True story:  One of our deputies was working security at the front door of our courthouse.  Policy prohibits people from brining cell phones into the courthouse, this is posted several times before you get up to the metal detector/scanner.  Our deputy tells the man that he has to take his cell phone back outside.  The enraged man calls the deputy a "F-ing Moron".  Our deputy looked him straight in the face and said, "That sir, is a lie, I have never been to Utah!".  The man did not get it and just stormed out.


For me, I had a guy getting in my face trying to escalate.  After warning him that I was in no mood and to stop.  He kept at it.  I then told him to "Suck the fuzzy balls off of my sombrero!".  He stopped midsentence and looked confused and then just turned and walked away from me muttering under his breath. :angel:


----------



## WC_lun (May 24, 2011)

Interesting.  I knew a few, but most I did not.


----------



## Bob Hubbard (May 24, 2011)

I told one person they were as nimble of wit as a sparrow.
Never saw someone so pleased to be called a bird brain before.


----------



## Nomad (May 24, 2011)

I prefer sycophant to lickspittle, though the latter certainly evokes more imagery.

For insults, I've always been fond of Blackadder, including 



> Dear Enemy, I curse you and hope something slightly unpleasant happens to you. Like an onion falling on you.
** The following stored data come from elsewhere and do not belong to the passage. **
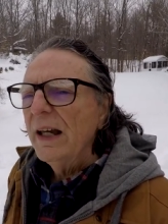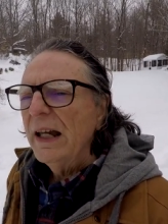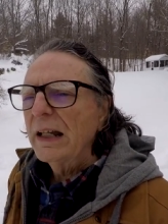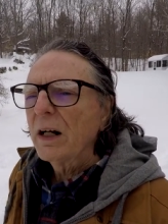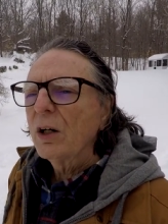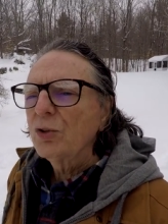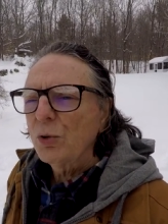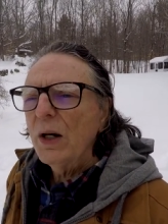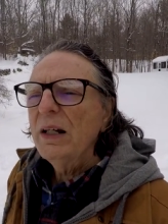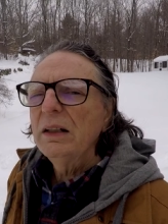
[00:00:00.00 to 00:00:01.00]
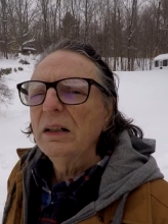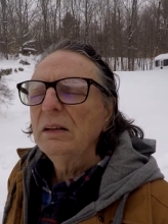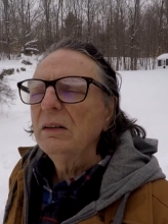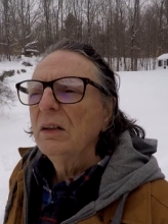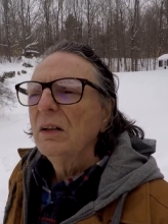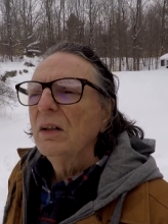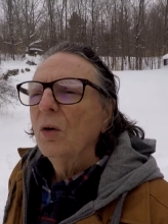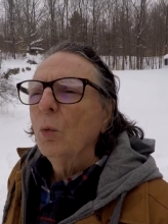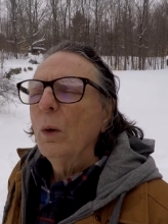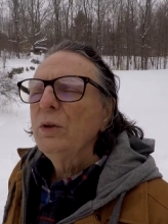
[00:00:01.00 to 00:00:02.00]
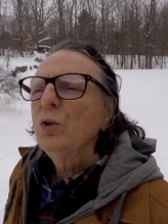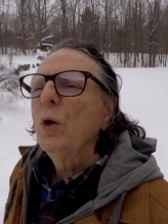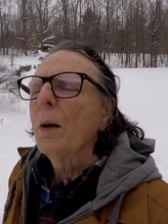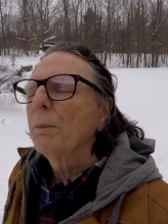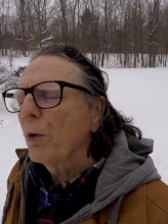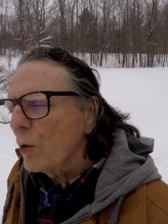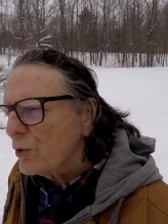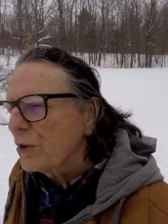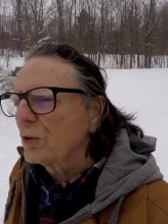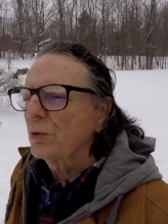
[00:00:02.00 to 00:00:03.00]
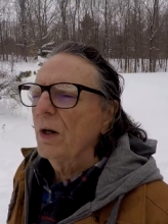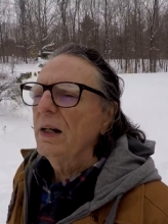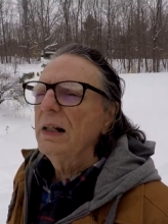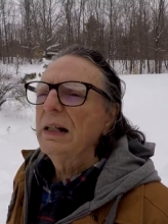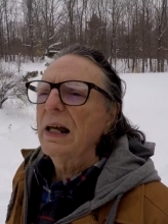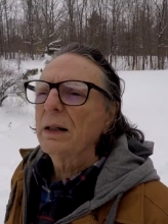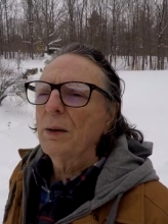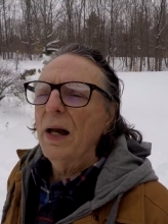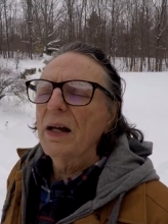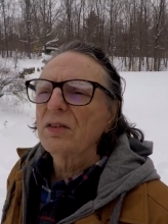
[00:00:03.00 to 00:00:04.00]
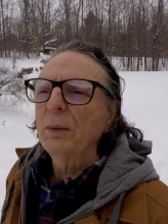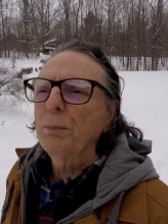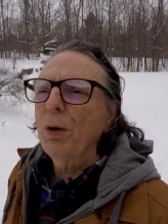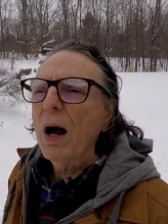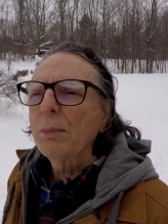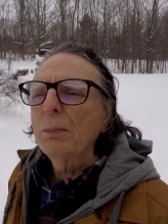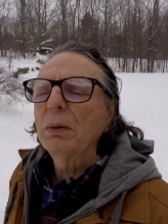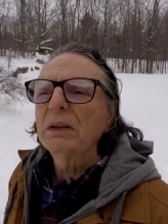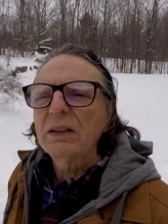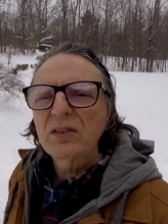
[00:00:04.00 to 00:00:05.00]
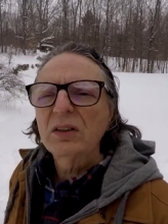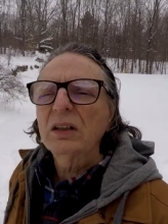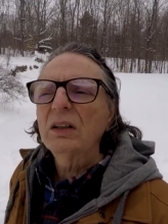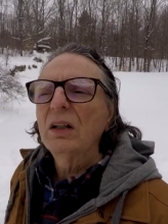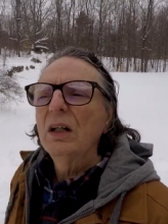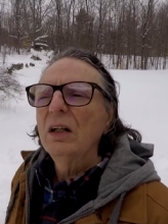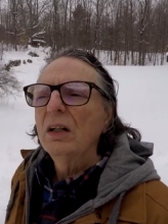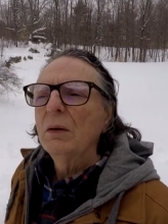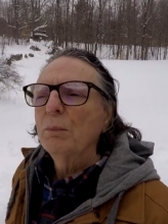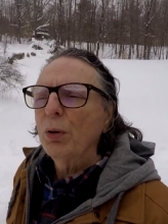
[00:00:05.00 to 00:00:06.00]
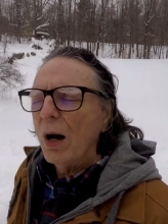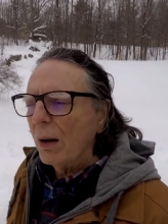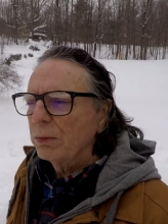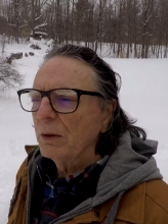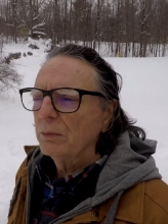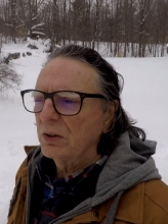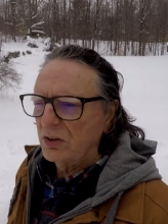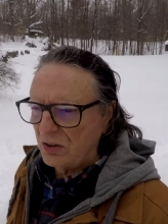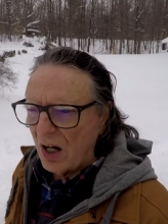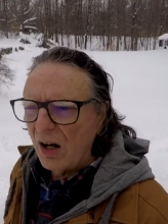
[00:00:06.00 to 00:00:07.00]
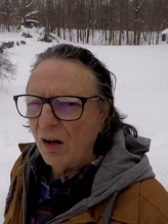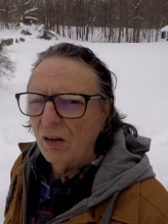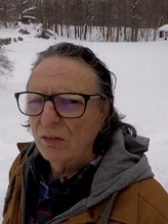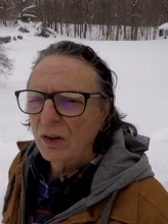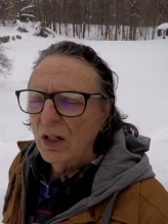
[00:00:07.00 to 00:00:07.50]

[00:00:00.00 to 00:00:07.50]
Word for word: And our trading, when you approach the trading a, as a probabilistic problem to solve,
along with the more serious



> Dear Enemy, may the lord hate you and all your kind. May you turn orange in hue, and may your head fall off at an awkward moment.



and the one that there's no comeback to:



> You ride a horse rather less well than another horse would. Your brain would make a grain of sand look large and ungainly and the part of you that can't be mentioned, I am reliably informed by women around the Court, wouldn't be worth mentioning even if it could be. If you put on a floppy hat and a funny codpiece, you might just get by as a fool, but since you wouldn't know a joke if it got up and gave you a haircut, I doubt it.



and my favorite benediction comes from the late great George Carlin:



> Farewell, live long and prosper, and may the forces of evil become confused on their way to your house.


----------



## MA-Caver (May 24, 2011)

One from the great Slim Pickens... 





> "Boy you sure are stupid, if you were to take your brain and stick it up a gnat's *** that'd be like putting a bb inside a boxcar. "



I've an Irish friend who has given me a rawther nice list of Irish/English derogatory remarks... here in the states I don't think they'd register as much. Suke and Tez and a few others might take offense. 
Wanker and plonker are a couple of my favs.


----------



## Senjojutsu (May 24, 2011)

I was always partial to this... from the classic movie *Smokey and the Bandit* (1977) 

The character of Sheriff Buford T. Justice (played by American comedic great Jackie Gleason): 

The Sheriff angry and disgusted - speaking to his dumb-*** son - who is sitting in what is left of his POlice VEhicle:

_"There's no way, NO WAY that YOU came from MY loins._

_Soon as I get home, first thing I'm gonna do is punch yo mamma in da mouth!"_


----------



## Sukerkin (May 24, 2011)

MA-Caver said:


> Wanker and plonker are a couple of my favs.



Plonker not so much, it's rather affectionate (see Only Fools and Horses for many examples of it's useage).

Wanker, however, aye ... punch in the nose time that one.  I have been called it once but that was by someone who had the good sense to be hanging out of the window of a car as it drove by, so he got away with it.


----------



## granfire (May 24, 2011)

Senjojutsu said:


> I was always partial to this... from the classic movie *Smokey and the Bandit* (1977)
> 
> The character of Sheriff Buford T. Justice (played by American comedic great Jackie Gleason):
> 
> ...




There was a 'Moose Twit' in there, too, some place.....


----------



## MA-Caver (May 24, 2011)

Sukerkin said:


> Plonker not so much, it's rather affectionate (see Only Fools and Horses for many examples of it's useage).
> 
> Wanker, however, aye ... punch in the nose time that one.  I have been called it once but that was by someone who had the good sense to be hanging out of the window of a car as it drove by, so he got away with it.



How about Feckin Wanker? What will that get me eh? :lol2:


----------



## K-man (May 25, 2011)

MA-Caver said:


> How about Feckin Wanker? What will that get me eh? :lol2:


 Probably it will get you some friends in New Zealand.


----------



## K-man (May 25, 2011)

Sukerkin said:


> Plonker not so much, it's rather affectionate (see Only Fools and Horses for many examples of it's useage).
> 
> Wanker, however, aye ... punch in the nose time that one. I have been called it once but that was by someone who had the good sense to be hanging out of the window of a car as it drove by, so he got away with it.


 Mate, you're too sensitive.  We class _wanker_ along side _bastard_  ... sort of term of endearment that sits comfortably with '_Pommy_'.  (Ducks quickly to protect nose from aforesaid threat!)


----------



## Sukerkin (May 25, 2011)

Just because you're on the other side of the world ...


----------